The entire epistle to the Romans is framed within the good news of the nations coming into obedience to God’s appointed ruler — bookended by 1:1-5 and 16:25-27.

So Paul’s goal was not to affirm the validity of Roman emperors’ rule, and he was certainly not authorizing them to conduct wars. Twisting the text for that purpose constitutes ignorance of the gospel.

Paul wants his hearers to see the current powers as merely servants of the true sovereign. A greater hand is shepherding history towards his goal. The present problematic powers are not an enemy that must be resisted; they are a God-ordained stop-gap measure to help restrict violence until the earth is back under divine rule.

This is the same attitude Daniel expressed towards Nebuchadnezzar, the beastly Babylonian king who terminated the Davidic kingship and wrecked God’s dwelling place. But Daniel did not treat Nebuchadnezzar as the enemy. Daniel helped him to see himself as the servant of the hand that guides history: “Your Majesty, you are the king of kings. The God of heaven has given you dominion and power and might and glory” (Daniel 2:37).

Like Nebuchadnezzar, the Roman Caesars destroyed Jerusalem. They executed Paul, and Peter, just as their consul had killed Jesus. But for all their dangerous power, the Caesars of this world do not write history. They’re just servants of the higher power, the one that is the true source of every form of power found on earth.

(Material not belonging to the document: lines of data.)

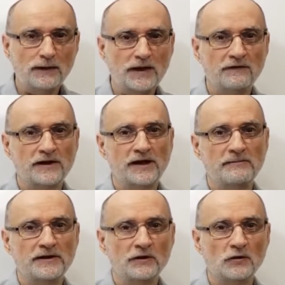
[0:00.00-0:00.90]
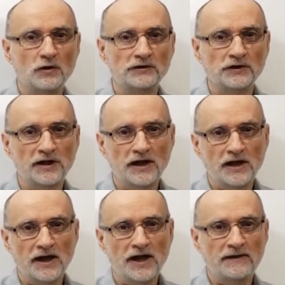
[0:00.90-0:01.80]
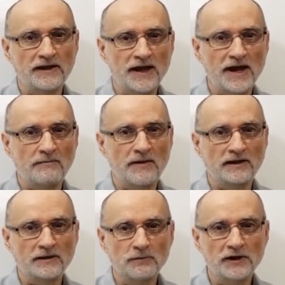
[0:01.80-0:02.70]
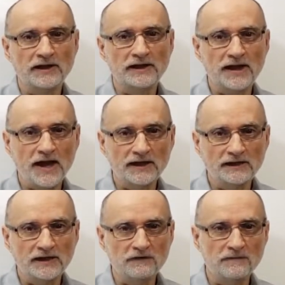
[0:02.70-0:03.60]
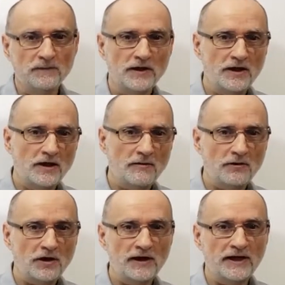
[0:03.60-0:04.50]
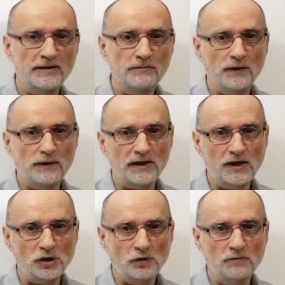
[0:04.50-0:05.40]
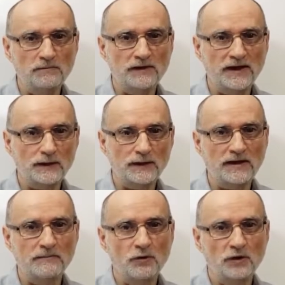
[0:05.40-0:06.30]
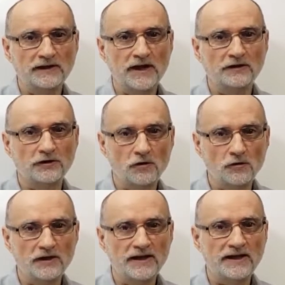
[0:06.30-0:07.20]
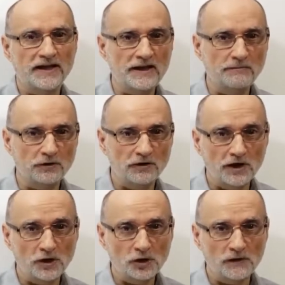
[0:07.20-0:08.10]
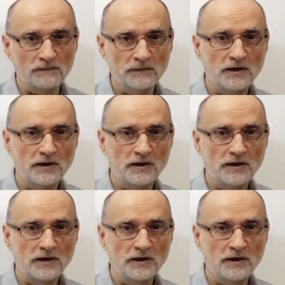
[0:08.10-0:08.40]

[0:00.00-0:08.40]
several mitochondria and they are metabolically active. Brown adipose tissue plays an important role in heat production.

We acknowledge the resurrected Messiah as God’s appointed ruler (Romans 10:9), but that doesn’t mean viewing our existing rulers as threats to be removed. Rather, we view them as an interim measure, authorized by God to restrain evil in the short term, until our true ruler appears and all nations give him allegiance.

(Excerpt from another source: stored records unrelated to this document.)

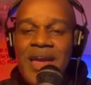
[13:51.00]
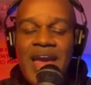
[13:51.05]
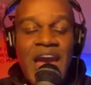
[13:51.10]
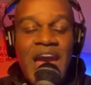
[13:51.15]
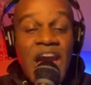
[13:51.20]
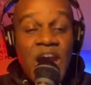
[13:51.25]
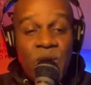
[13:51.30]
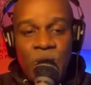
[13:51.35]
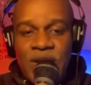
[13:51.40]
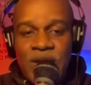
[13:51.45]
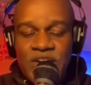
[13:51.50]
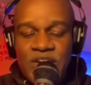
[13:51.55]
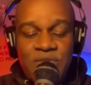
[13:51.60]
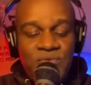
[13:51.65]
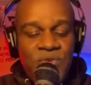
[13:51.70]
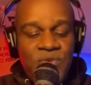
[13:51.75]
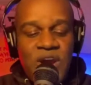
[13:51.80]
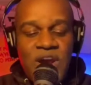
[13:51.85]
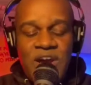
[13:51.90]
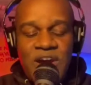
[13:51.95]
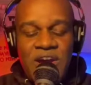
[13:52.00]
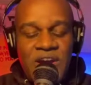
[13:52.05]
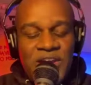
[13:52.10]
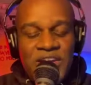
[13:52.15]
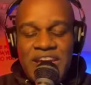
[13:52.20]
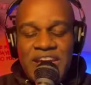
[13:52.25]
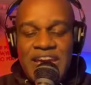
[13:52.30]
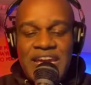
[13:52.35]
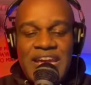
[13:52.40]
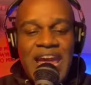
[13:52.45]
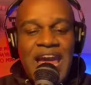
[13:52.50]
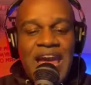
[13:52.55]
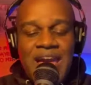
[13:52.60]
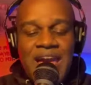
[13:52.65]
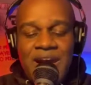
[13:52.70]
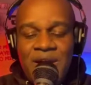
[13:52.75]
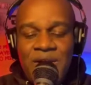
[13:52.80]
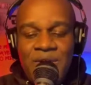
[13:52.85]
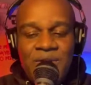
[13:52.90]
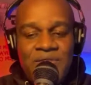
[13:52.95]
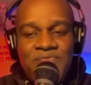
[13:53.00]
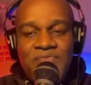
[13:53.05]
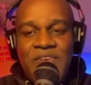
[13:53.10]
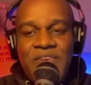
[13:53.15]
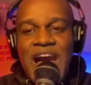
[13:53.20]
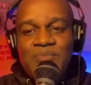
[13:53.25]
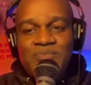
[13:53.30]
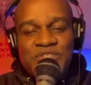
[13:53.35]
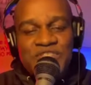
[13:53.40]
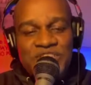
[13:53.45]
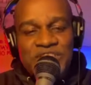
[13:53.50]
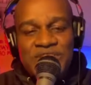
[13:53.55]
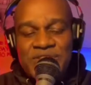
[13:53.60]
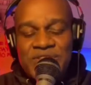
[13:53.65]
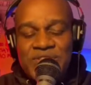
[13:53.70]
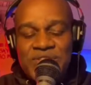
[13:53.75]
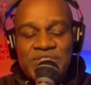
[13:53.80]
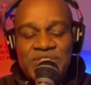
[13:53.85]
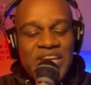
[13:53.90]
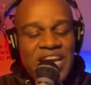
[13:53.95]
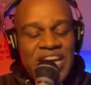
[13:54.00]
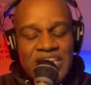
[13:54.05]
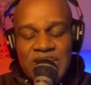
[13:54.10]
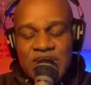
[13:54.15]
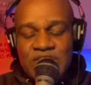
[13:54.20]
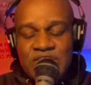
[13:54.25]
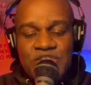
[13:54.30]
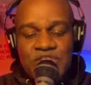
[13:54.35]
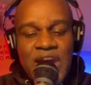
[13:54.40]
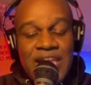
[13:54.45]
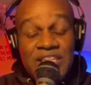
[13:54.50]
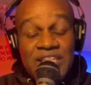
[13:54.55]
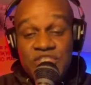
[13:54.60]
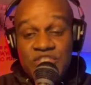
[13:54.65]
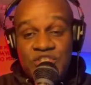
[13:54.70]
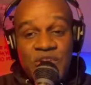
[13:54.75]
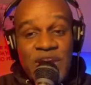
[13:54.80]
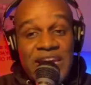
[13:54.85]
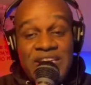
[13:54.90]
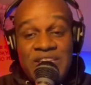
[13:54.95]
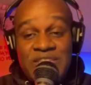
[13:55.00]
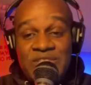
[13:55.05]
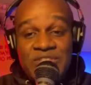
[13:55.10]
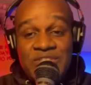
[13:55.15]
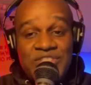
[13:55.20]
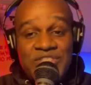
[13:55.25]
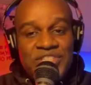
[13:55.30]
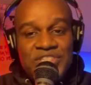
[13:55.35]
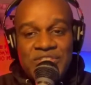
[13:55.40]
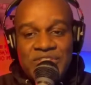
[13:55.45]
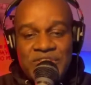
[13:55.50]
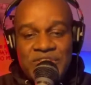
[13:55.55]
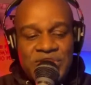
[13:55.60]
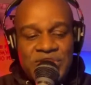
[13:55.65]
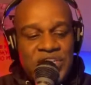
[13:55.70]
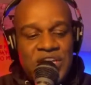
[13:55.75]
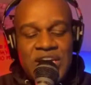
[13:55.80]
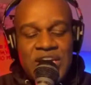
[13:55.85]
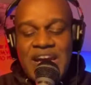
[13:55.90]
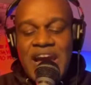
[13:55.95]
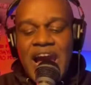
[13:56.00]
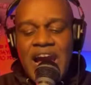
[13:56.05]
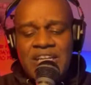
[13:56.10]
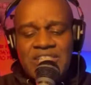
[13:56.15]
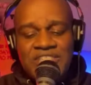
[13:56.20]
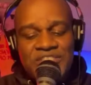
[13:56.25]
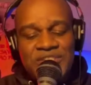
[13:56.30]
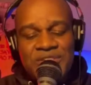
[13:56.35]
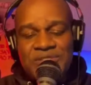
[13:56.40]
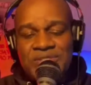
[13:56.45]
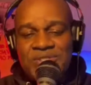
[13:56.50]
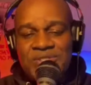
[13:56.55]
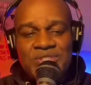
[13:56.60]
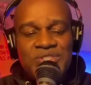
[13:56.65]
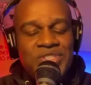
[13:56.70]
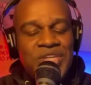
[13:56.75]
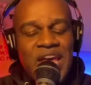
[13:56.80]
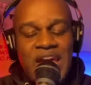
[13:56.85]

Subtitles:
When you're running out of options, you try the strangest concoctions.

In our next post, we’ll address the question of whether this text authorizes the state to conduct war.

Author: Allen Browne

Seeking to understand Jesus in the terms he chose to describe himself: son of man (his identity), and kingdom of God (his mission). Riverview Church, Perth, Western Australia

2 thoughts on “Does God authorize governments? (Romans 13:1-7)”

  1. “Alex” submitted this question:
    What are your thoughts in the context of democracy where the system of government is (supposed) to operate through the whole population?

    Great question, Alex.
    Romans 13 is about the office, not the individual who holds it. It makes no difference how the individual came to power: by democratic election, descendancy, appointment, assassination, revolution, or invasion. The fact is that we need to view the person who holds the office as a servant answerable to the highest authority.
    It’s not that God deposed Malcolm Turnbull and chose Scott Morrison as his representative instead. Rather, it’s that now Scott is PM (as a consequence of whatever political conniving went on behind the scenes), he now carries the weight of responsibility to function as God’s servant, i.e. to limit violence and injustice in Australia. That’s true whether he understands it or not, but Christians who acknowledge God as the source of all authority need to view him that way.
    That’s how the Genesis story works: God permitted human authority in Genesis 9, and the nations could then develop in Genesis 10. The Hebrews didn’t think that God appointed the individual leader for each of the 70 nations; they thought that God was the sovereign over all these nations, so each nation’s ruler was a servant of the true sovereign (whether he knew it or not).
    In summary, Romans 13 says God authorizes the office to restrain violence. It doesn’t say God chooses the individual as his servant.